Reading Assignment 2

SVM soft-margins, overfitting, training and validation sets, kernel SVM

Write your answers in a PDF and upload the document on Gradescope for submission. The due date is given on Gradescope.

Each question is worth 10 points.

Please watch the videos and slides before answering these questions.

  1. 1.7 Soft-margin. Explain what soft margins are.
  2. 1.7 Soft-margin. Give an example where soft-margins are required.
  3. 1.7 Soft-margin. Write the optimization problem with soft-margins.
  4. 1.7 Soft-margin. What happens when $\xi_i > 1$?
  5. 1.8 Overfitting. Explain what happens when we increase or decrease C.
  6. 1.9 Training and validation sets. Give an example of hyper-parameter for SVM.
  7. 1.9 Training and validation sets. Explain how hyper-parameters are optimized using validation sets.
  8. 1.9 Training and validation sets. What problem does cross-validation address?
  9. 1.9 Training and validation sets. Explain the difference between a validation set and a test set.
  10. 1.10 Kernel trick. What is the motivation for using kernels in SVM, as opposed to using raw data coordinates directly?
  11. 1.10 Kernel trick. Provide some definition of $\phi(x)$ that is non-linear.
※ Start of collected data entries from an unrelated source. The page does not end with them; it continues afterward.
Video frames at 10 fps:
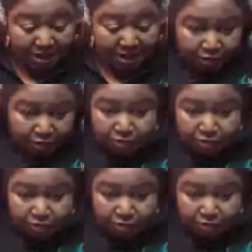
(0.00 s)
Of course,
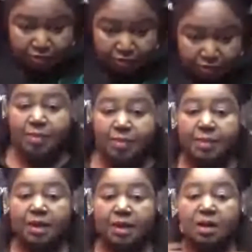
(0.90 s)
you know I love
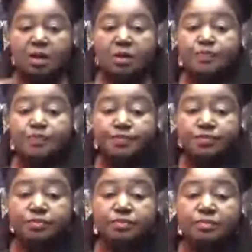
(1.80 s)
popping my
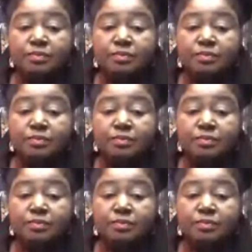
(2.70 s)
collar.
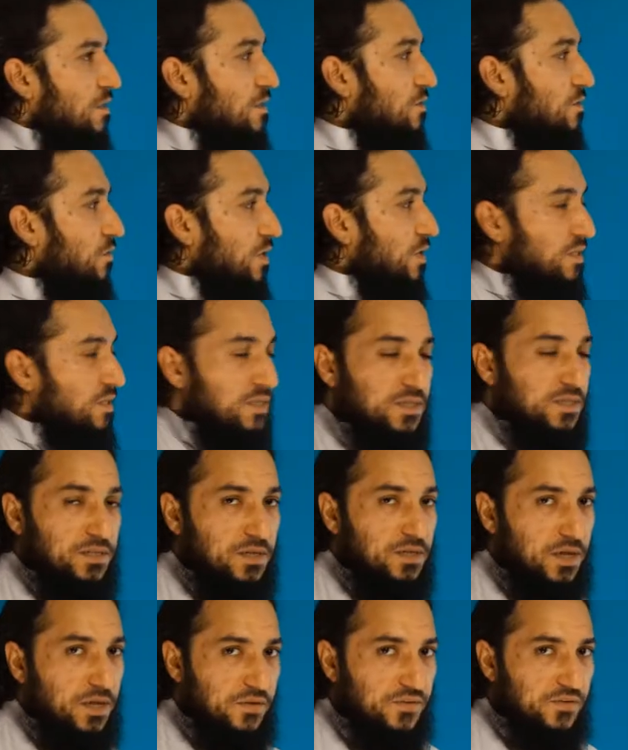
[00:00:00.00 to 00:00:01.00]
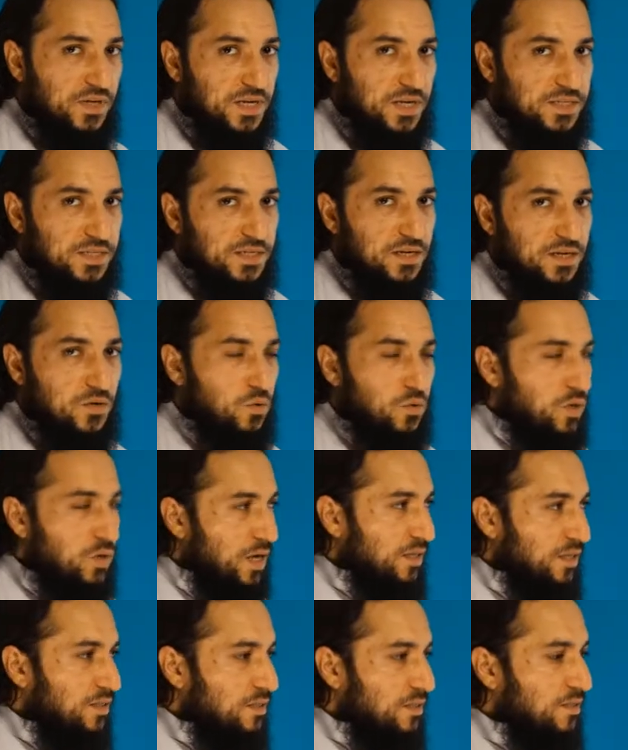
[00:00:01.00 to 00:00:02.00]
so is it a heavy letter or
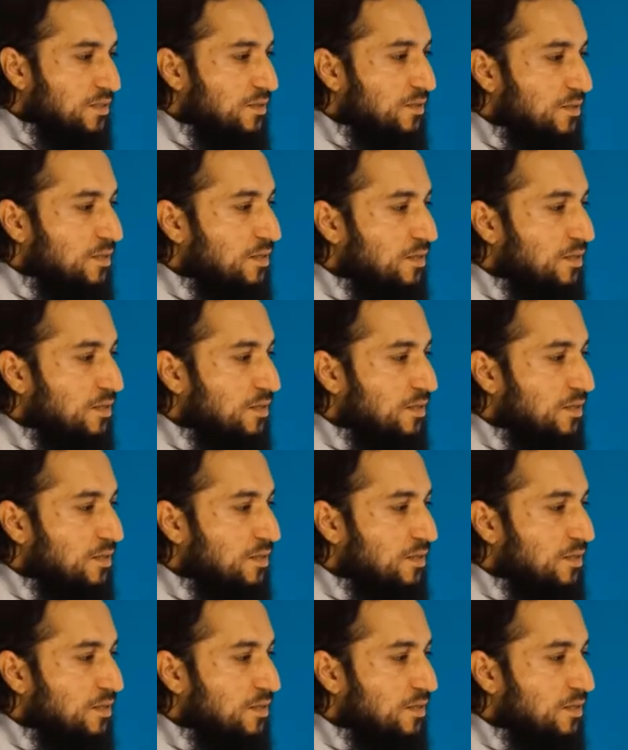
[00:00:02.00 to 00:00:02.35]
light?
Describe the family of decision curves that can be described using SVM with $\phi(x)$.
  12. 1.10 Kernel trick. Assuming we are not using soft-margins, what are the possible values of $\sum_i \alpha_i K(x^{(i)},x) + b$ when $x$ is a support vector?
  13. 1.10 Kernel trick. Explain the role of $\gamma$ in the RBF kernel.
  14. 1.10 Kernel trick. Describe an example case where an RBF kernel will perform better than a linear kernel.